The more the developers see the decisions of their manager as irrational the more respect they will lose, the lose of respect will lead to reduced communication and a drop in the effectiveness of the team.

Developers normally want to release the best products possible and realise that the product quality and breadth is influenced by the time available to code any seemingly irrational scheduling or processes eat into this time and are seen by the developer as barriers thrown up to stop them producing a great product. I have not spoken to a developer yet who does not agree with the agile manifesto and I believe it is clear that this document was borne out of experiencing frustratingly irrational management processes that the developers saw as restricting the precious resource of time.

Sunday, 20 July 2014

Intersystems Cache - Write Performance

In previous blog posts I have mentioned that Cache has good write performance, in fact in certain circumstances it is faster than many other databases. However, it is rarely the case that optimising performance is not desirable. Every one loves a performance boost, it is the most universally loved product change. The closest I have ever experienced to a complaint about a performance boost is "its so fast I didn't believe it had worked".

Any way I was working on improving query performance on a server when I noticed some intermittent slow down. I traced the performance issue to a task which performs a huge burst of write operations. The write operations were so heavy that the rest of the server was experiencing slow down.

Obviously the code is under review to see if the amount of data being written is necessary, but I was curious about optimising the write operation itself. With read operations I have noticed that dynamic SQL is slower than compiled SQL which is in turn slower than direct global access, in certain circumstances this performance difference can be 10-100 times difference. I wanted to determine if this is the case with write operations as well.

The Test

I thought a simple test should be sufficient, just write to the database 10,000 times 3 small strings. 

Test 1 Dynamic SQL

For better code reuse and readability it is sometimes superior to use dynamic sql, however, there is often quite a performance penalty. I assumed this would be the slowest method and it did not disappoint. My laptop managed to complete the operation in 2.173 seconds.

Test 2 Compiled SQL

If possible use compiled SQL over the dynamic variety, not only is the syntax highlighting of benefit, the performance gain is substantial. The test ran through in 0.238 seconds, nearly a 10 times performance improvement and the code is just as readable. The only downside of compiled SQL is that occasionally in a production environment I have found that queries can stop performing correctly and you need to clear the cached queries, this is relatively uncommon though.
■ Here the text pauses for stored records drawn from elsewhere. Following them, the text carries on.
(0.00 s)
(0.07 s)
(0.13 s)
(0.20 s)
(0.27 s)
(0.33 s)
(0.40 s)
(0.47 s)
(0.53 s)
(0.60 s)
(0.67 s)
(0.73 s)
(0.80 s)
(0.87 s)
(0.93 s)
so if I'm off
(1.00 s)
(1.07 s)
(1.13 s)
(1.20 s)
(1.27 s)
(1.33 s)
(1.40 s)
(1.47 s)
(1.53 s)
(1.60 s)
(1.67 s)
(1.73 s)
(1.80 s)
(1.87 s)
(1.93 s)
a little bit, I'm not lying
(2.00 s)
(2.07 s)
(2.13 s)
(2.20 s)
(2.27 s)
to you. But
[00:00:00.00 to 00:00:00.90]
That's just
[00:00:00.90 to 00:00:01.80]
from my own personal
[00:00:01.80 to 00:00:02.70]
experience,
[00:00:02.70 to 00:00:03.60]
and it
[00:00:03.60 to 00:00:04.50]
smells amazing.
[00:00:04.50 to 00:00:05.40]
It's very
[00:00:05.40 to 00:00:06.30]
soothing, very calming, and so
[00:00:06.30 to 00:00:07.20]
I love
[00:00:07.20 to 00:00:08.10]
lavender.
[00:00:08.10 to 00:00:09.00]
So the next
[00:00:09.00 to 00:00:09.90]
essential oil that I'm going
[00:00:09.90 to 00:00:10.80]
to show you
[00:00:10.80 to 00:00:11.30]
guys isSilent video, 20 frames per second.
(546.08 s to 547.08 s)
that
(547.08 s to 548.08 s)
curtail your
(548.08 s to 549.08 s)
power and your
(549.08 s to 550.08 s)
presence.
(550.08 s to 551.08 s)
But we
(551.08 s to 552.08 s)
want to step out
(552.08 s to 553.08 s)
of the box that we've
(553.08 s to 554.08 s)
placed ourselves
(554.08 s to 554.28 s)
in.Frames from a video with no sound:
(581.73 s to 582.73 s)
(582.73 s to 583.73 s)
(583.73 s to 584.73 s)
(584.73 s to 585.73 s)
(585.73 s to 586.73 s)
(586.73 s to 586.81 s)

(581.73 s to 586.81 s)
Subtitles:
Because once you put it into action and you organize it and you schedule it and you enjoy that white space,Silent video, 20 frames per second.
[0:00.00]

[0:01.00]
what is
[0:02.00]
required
Test 3 Direct Global Write

Unsurprisingly writing globals was dramatically faster at 0.042 seconds. Writing directly to globals has many issues in terms of code re-use and clarity, additionally it requires a lot of extra code around it to make sure the data matches the requirements for the fields, and its not exactly ACID compliant without substantial work. That being said if the performance is insufficient for the task and hardware upgrade is out of the question it can become necessary to use global access. 

Conclusion

Avoid writing dynamic SQL if you can, compiled SQL will really boost the performance and without any real cost. If you have to move lots of data about really quickly and are happy to deal with the limitations then globals can really help get that application performing well.